Extracted records:
==============================

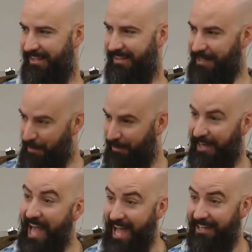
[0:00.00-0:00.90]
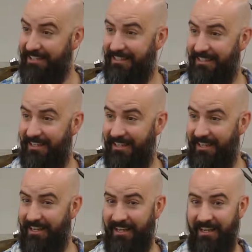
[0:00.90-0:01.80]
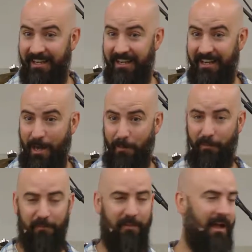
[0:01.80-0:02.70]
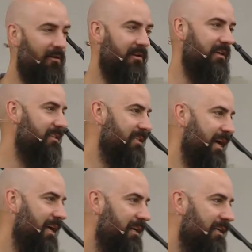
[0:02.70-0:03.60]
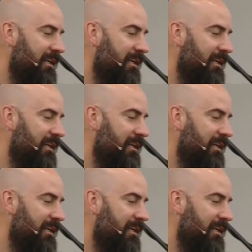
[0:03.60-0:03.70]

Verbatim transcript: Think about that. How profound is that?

==============================

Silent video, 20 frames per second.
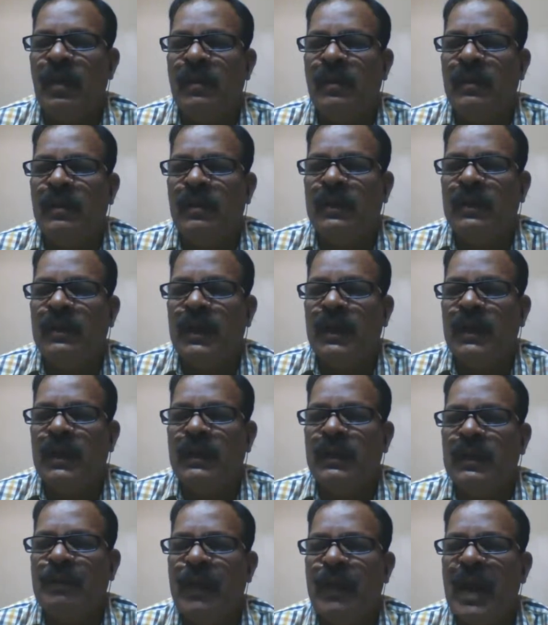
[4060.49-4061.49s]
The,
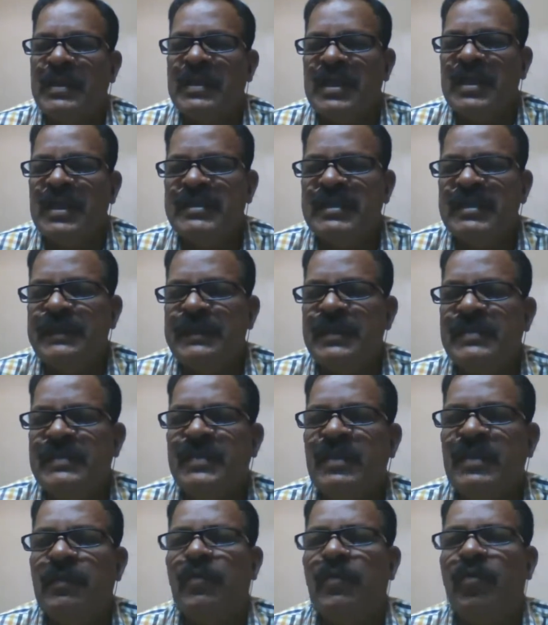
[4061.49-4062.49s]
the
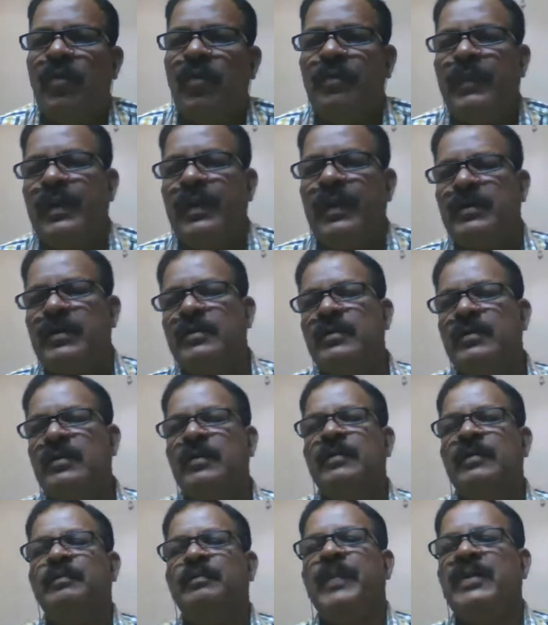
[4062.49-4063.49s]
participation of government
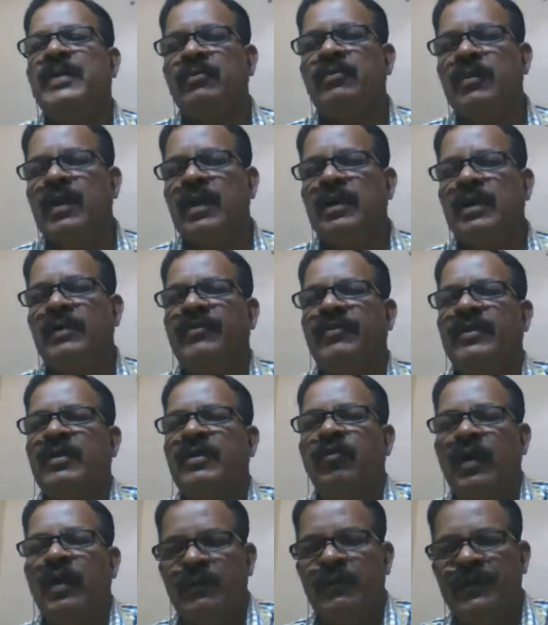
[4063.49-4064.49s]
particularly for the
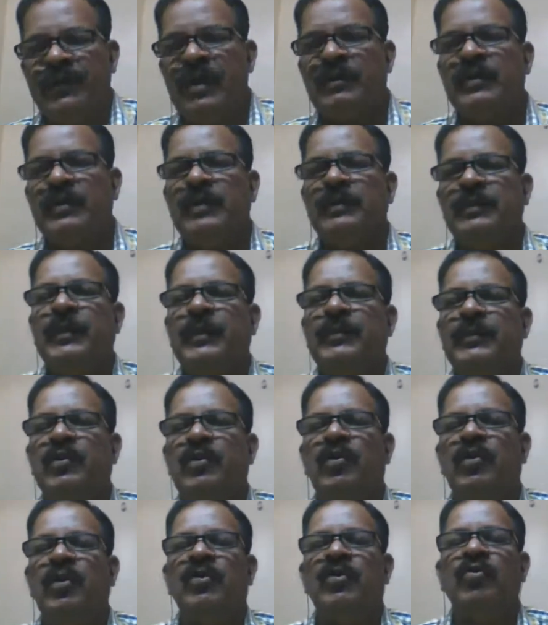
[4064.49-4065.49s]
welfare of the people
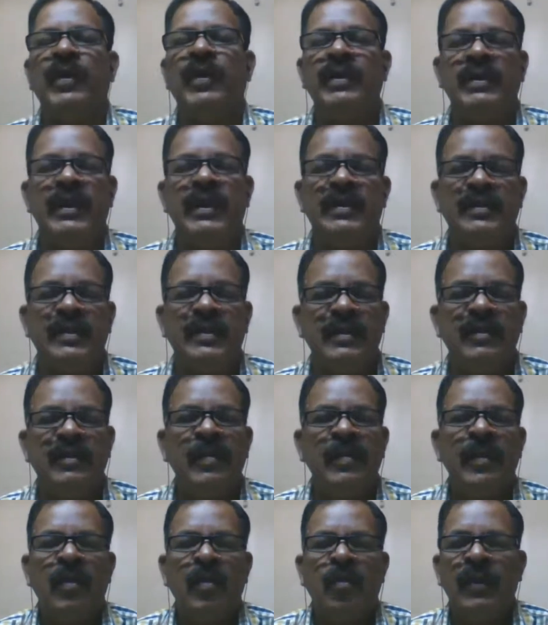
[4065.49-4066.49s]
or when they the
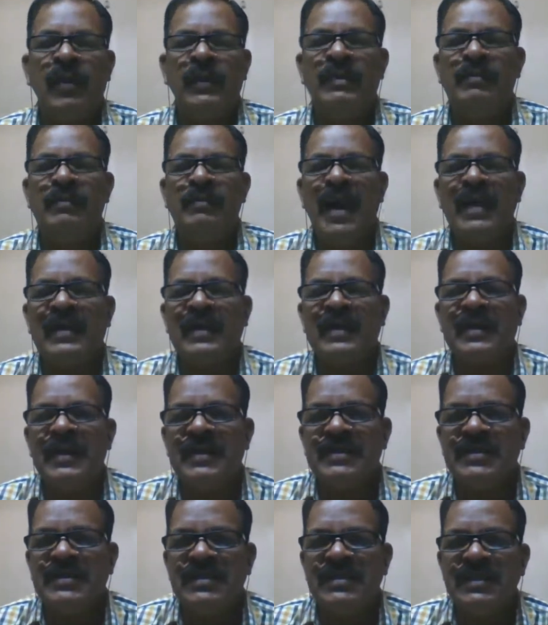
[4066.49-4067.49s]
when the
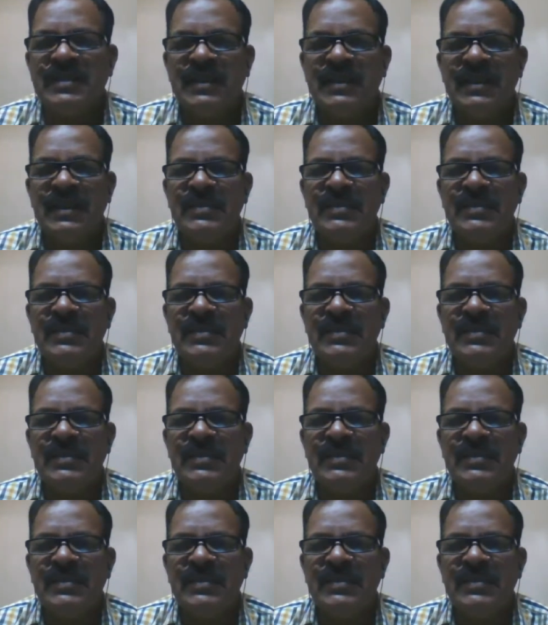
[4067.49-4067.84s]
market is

==============================

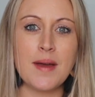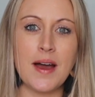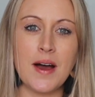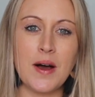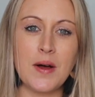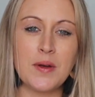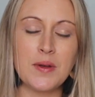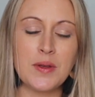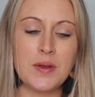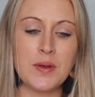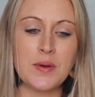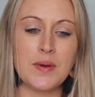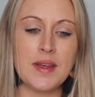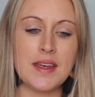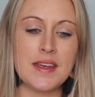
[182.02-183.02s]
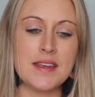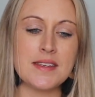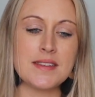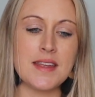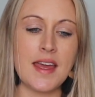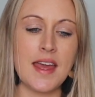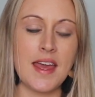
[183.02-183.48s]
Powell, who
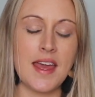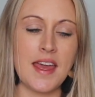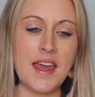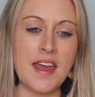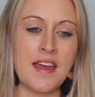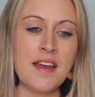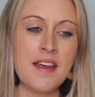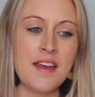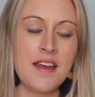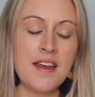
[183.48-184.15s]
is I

==============================

EXERCISE » Using the data above, which lines fall from the one with "[0:00.00-0:00.90]" through the one with "Verbatim transcript: Think"? Repeat them exactly, ends included, minus any pictures.

WRITTEN ANSWER »
[0:00.00-0:00.90]
[0:00.90-0:01.80]
[0:01.80-0:02.70]
[0:02.70-0:03.60]
[0:03.60-0:03.70]

Verbatim transcript: Think about that. How profound is that?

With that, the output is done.